--- INFORMATION SHOWN ---

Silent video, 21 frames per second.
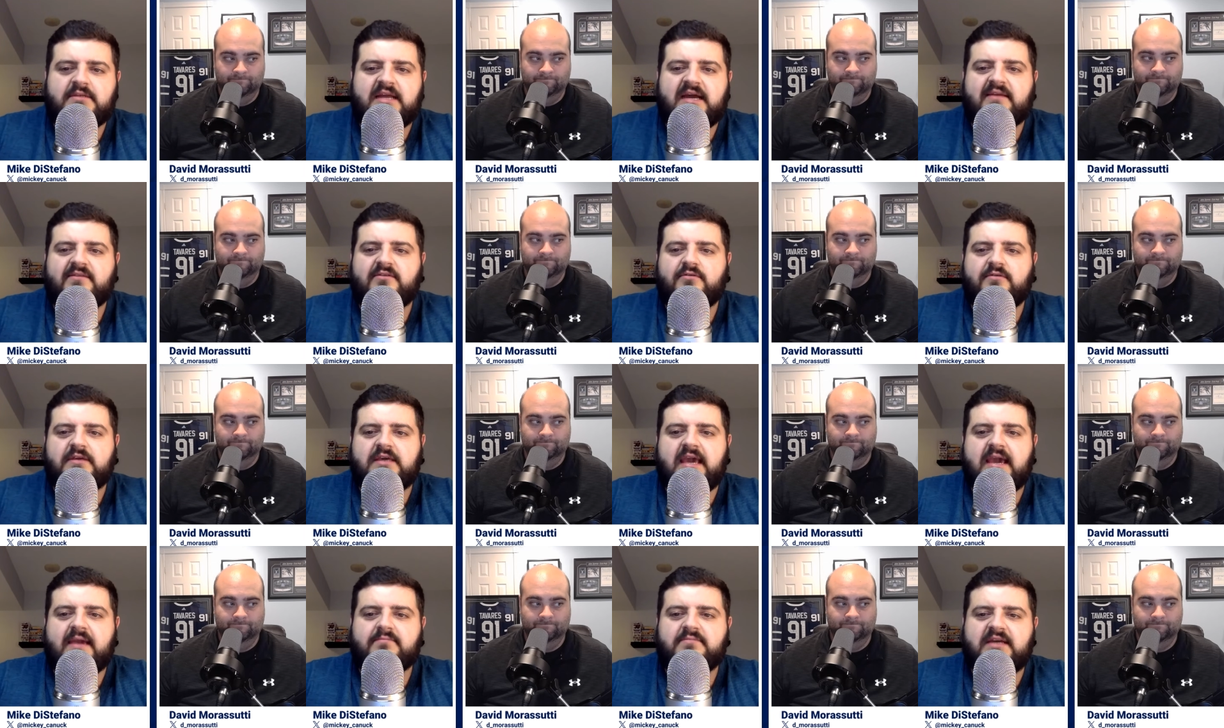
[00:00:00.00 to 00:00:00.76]
Speaker 1: Download the
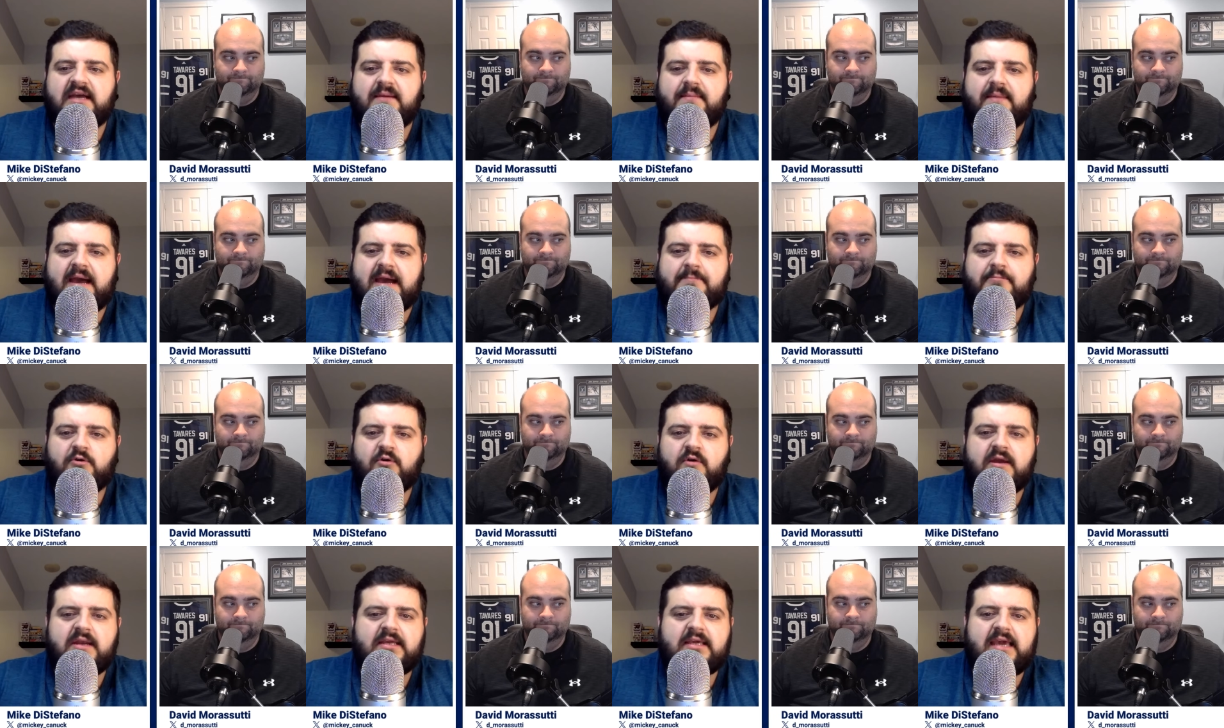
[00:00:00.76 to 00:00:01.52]
Game Time app,
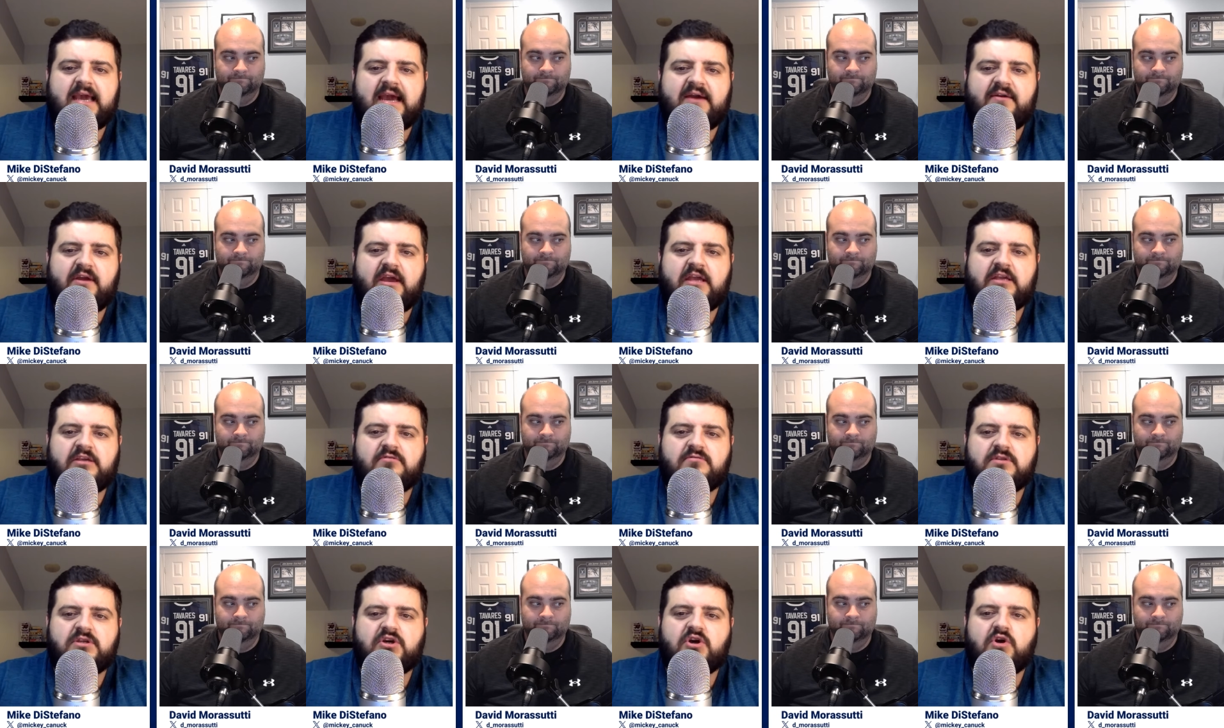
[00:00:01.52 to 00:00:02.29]
create an account, and
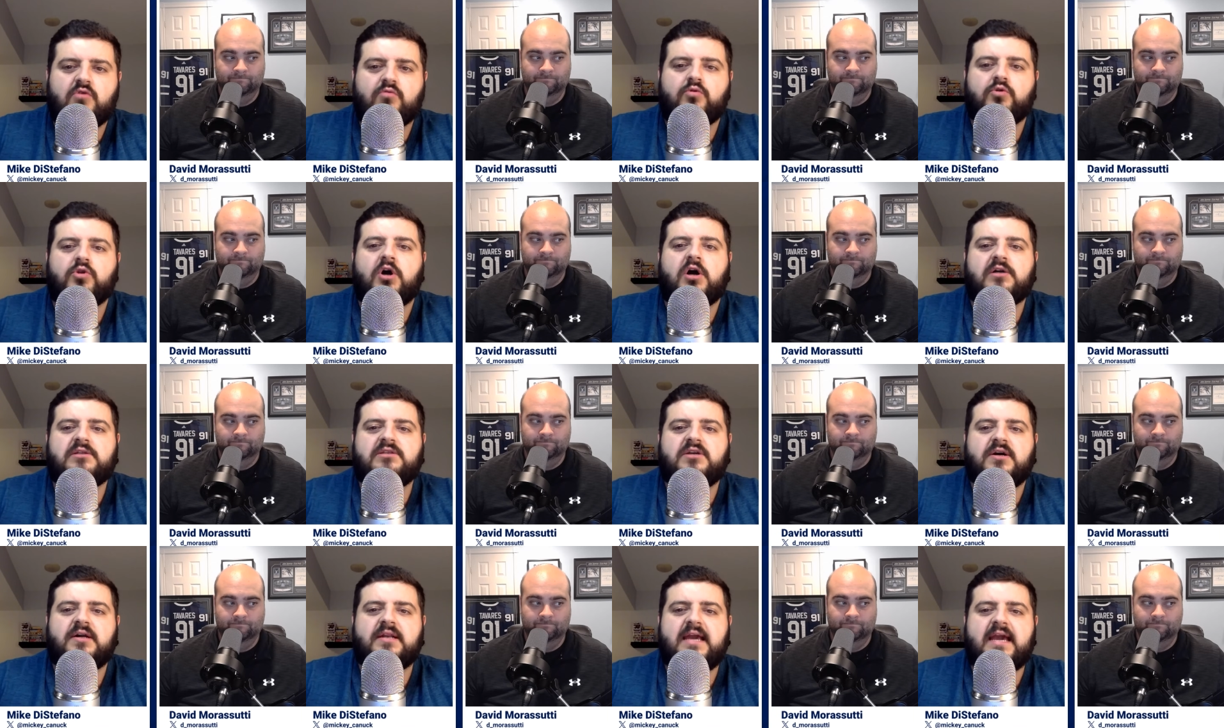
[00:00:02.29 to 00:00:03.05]
use the code
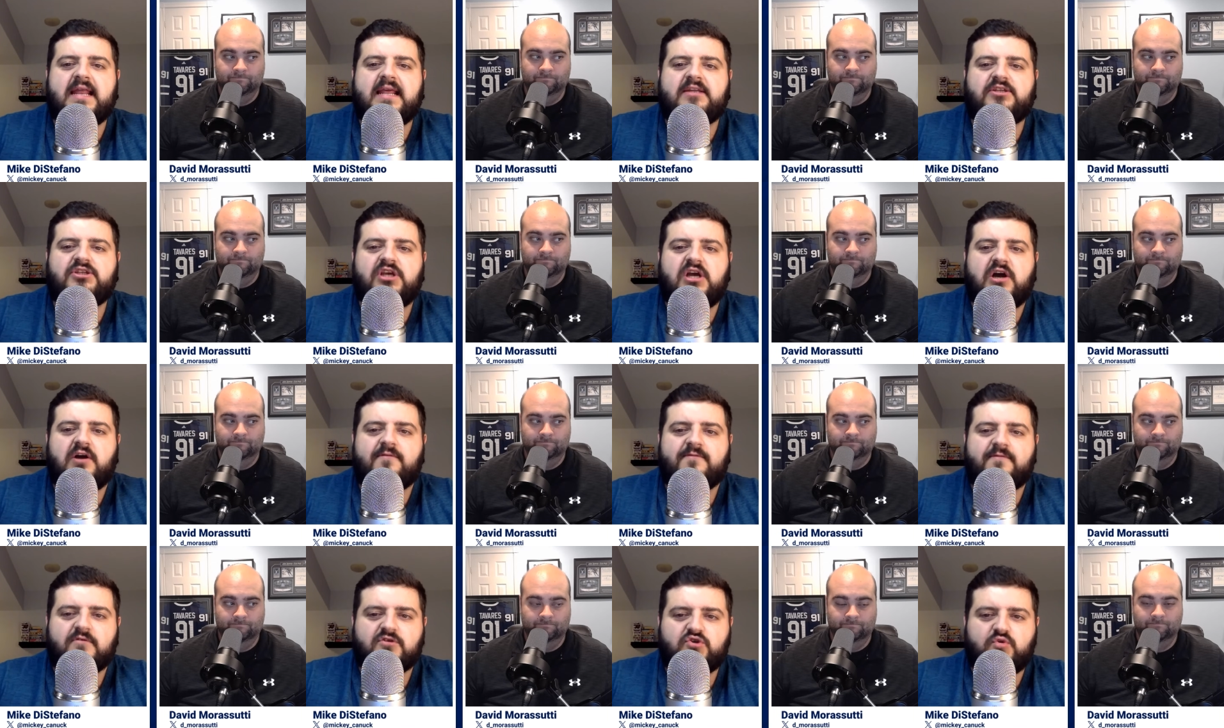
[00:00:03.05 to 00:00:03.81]
Locked On
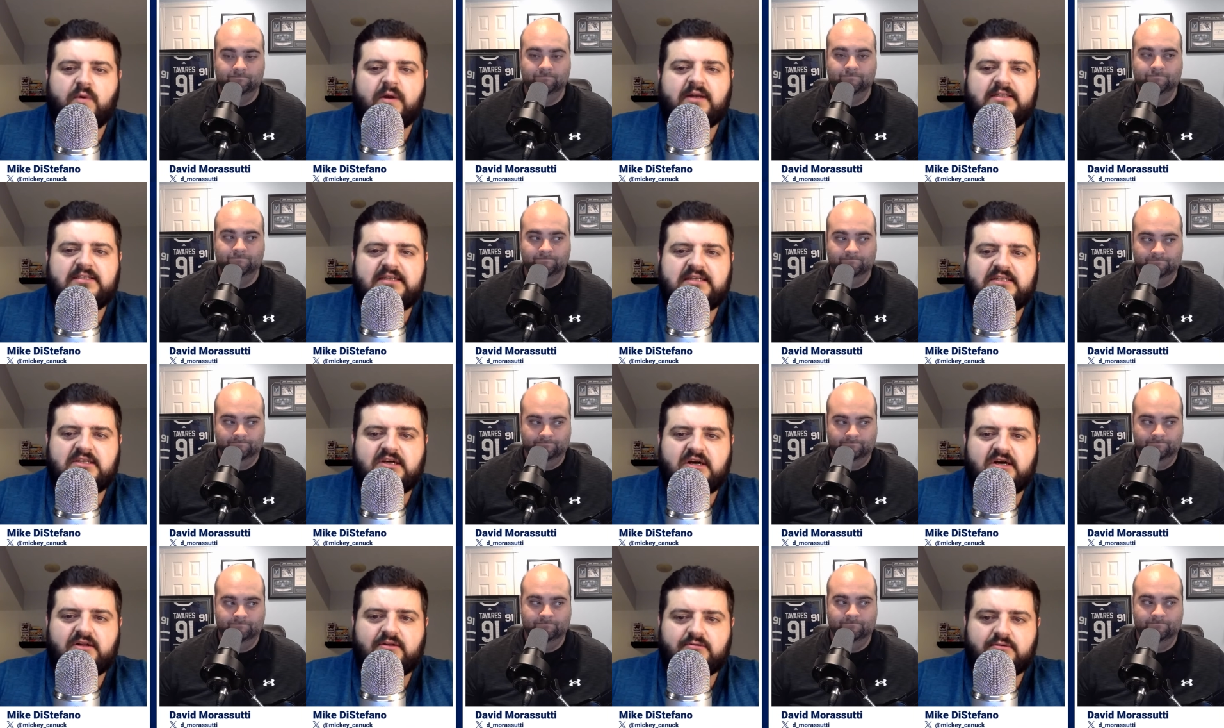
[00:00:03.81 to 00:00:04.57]
NHL for twenty
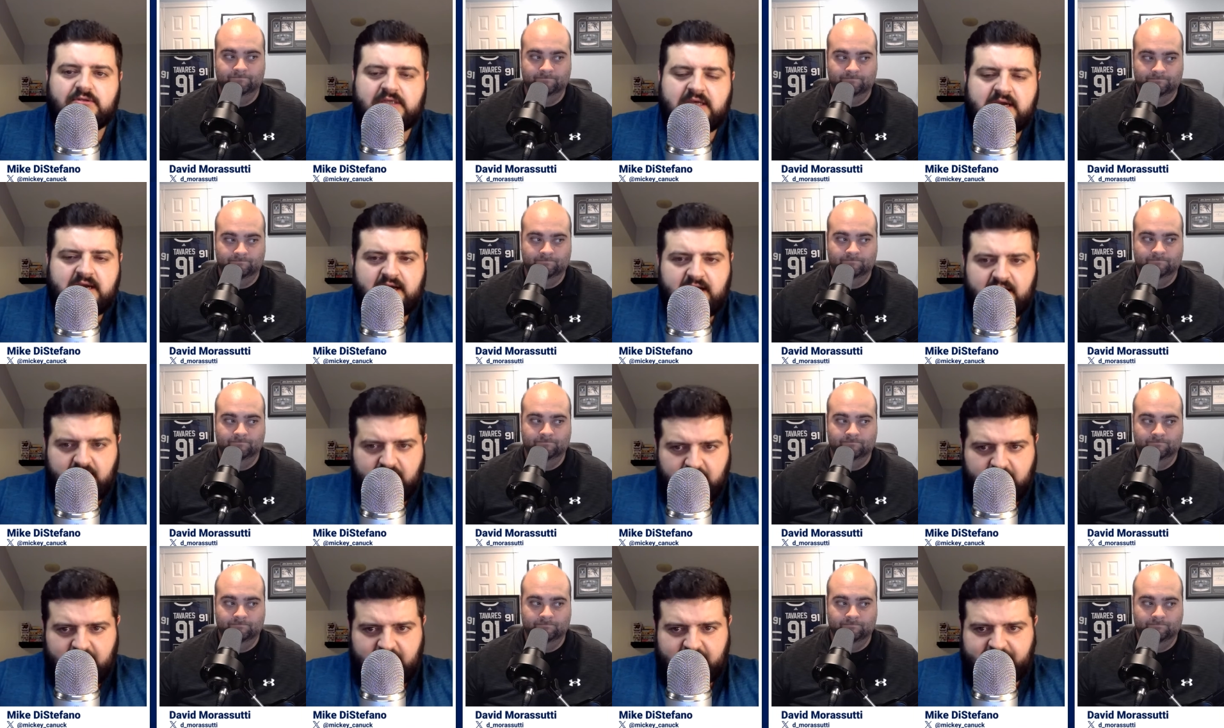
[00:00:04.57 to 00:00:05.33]
dollars
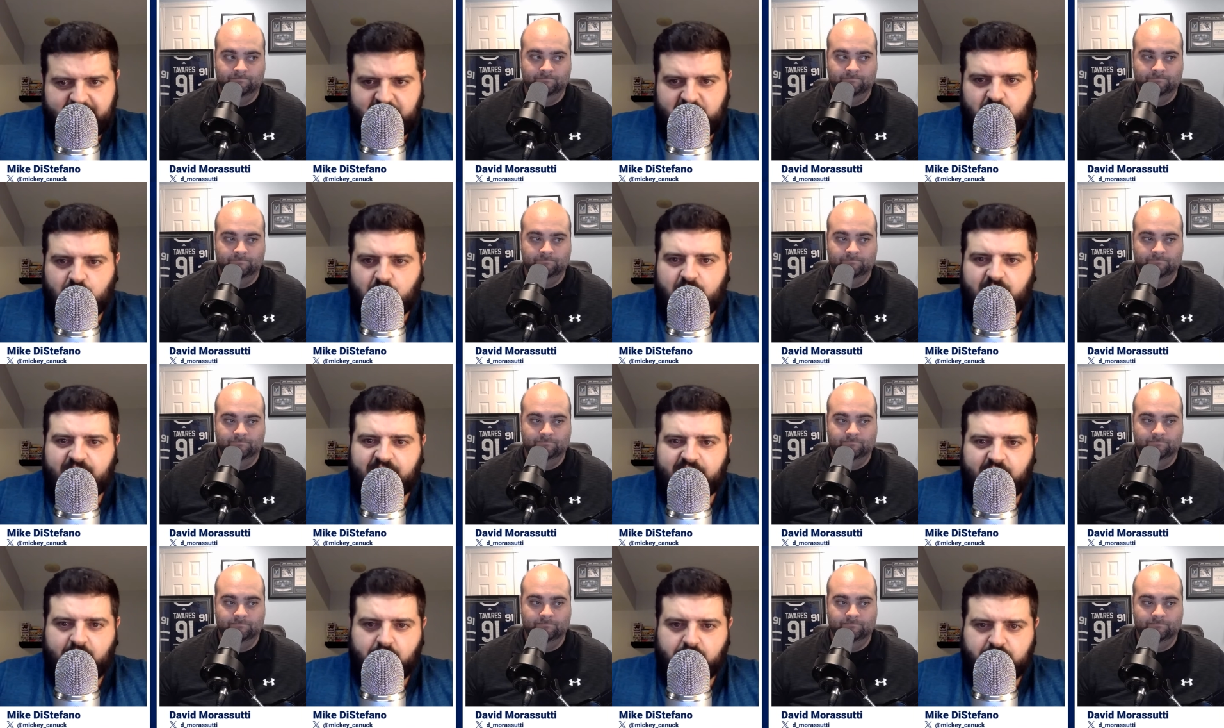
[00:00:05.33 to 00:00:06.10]
off your
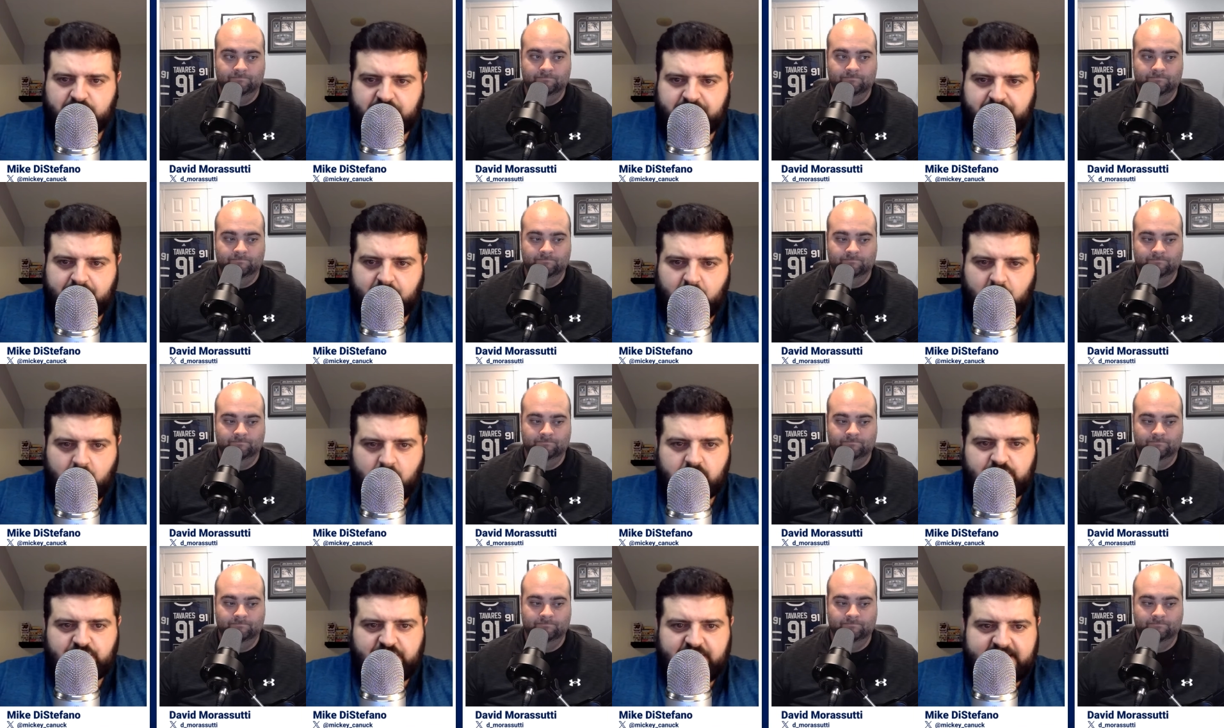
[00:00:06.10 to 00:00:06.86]
first
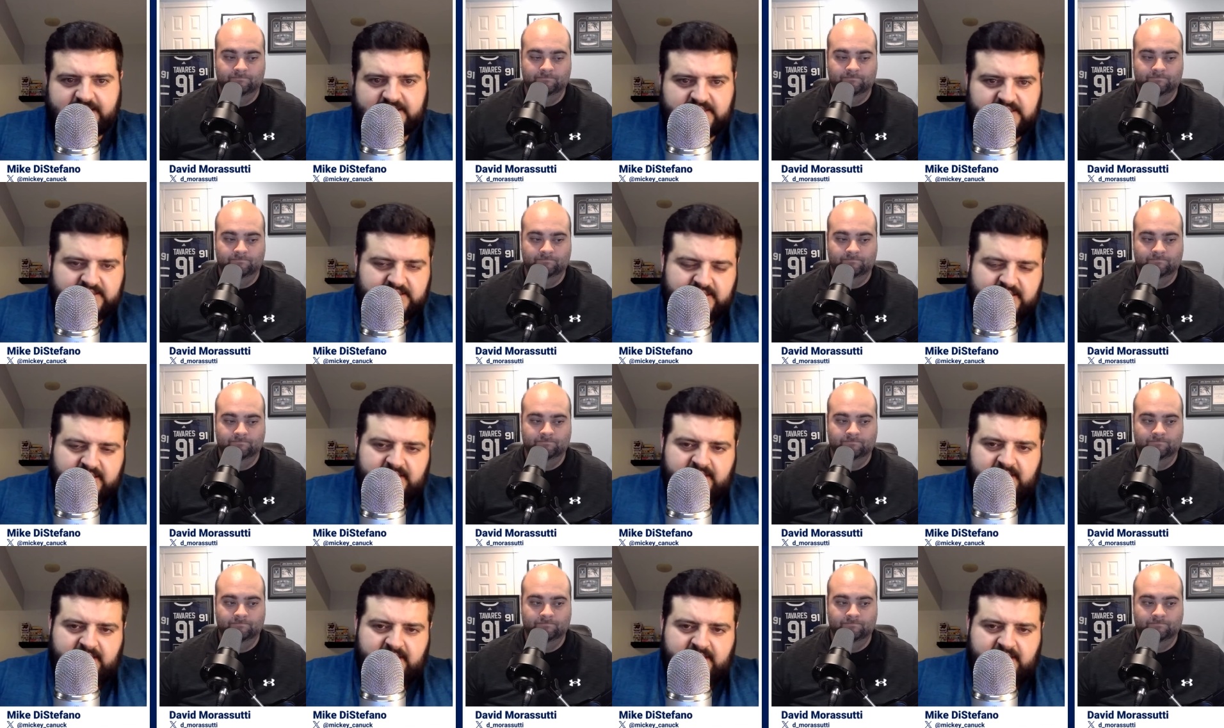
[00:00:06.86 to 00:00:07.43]
purchase.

---

DESCRIPTION OF THE TASK:
All records above are to be printed exactly, minus the pictures they contain.

SOLUTION TO THIS PROBLEM:
Silent video, 21 frames per second.
[00:00:00.00 to 00:00:00.76]
Speaker 1: Download the
[00:00:00.76 to 00:00:01.52]
Game Time app,
[00:00:01.52 to 00:00:02.29]
create an account, and
[00:00:02.29 to 00:00:03.05]
use the code
[00:00:03.05 to 00:00:03.81]
Locked On
[00:00:03.81 to 00:00:04.57]
NHL for twenty
[00:00:04.57 to 00:00:05.33]
dollars
[00:00:05.33 to 00:00:06.10]
off your
[00:00:06.10 to 00:00:06.86]
first
[00:00:06.86 to 00:00:07.43]
purchase.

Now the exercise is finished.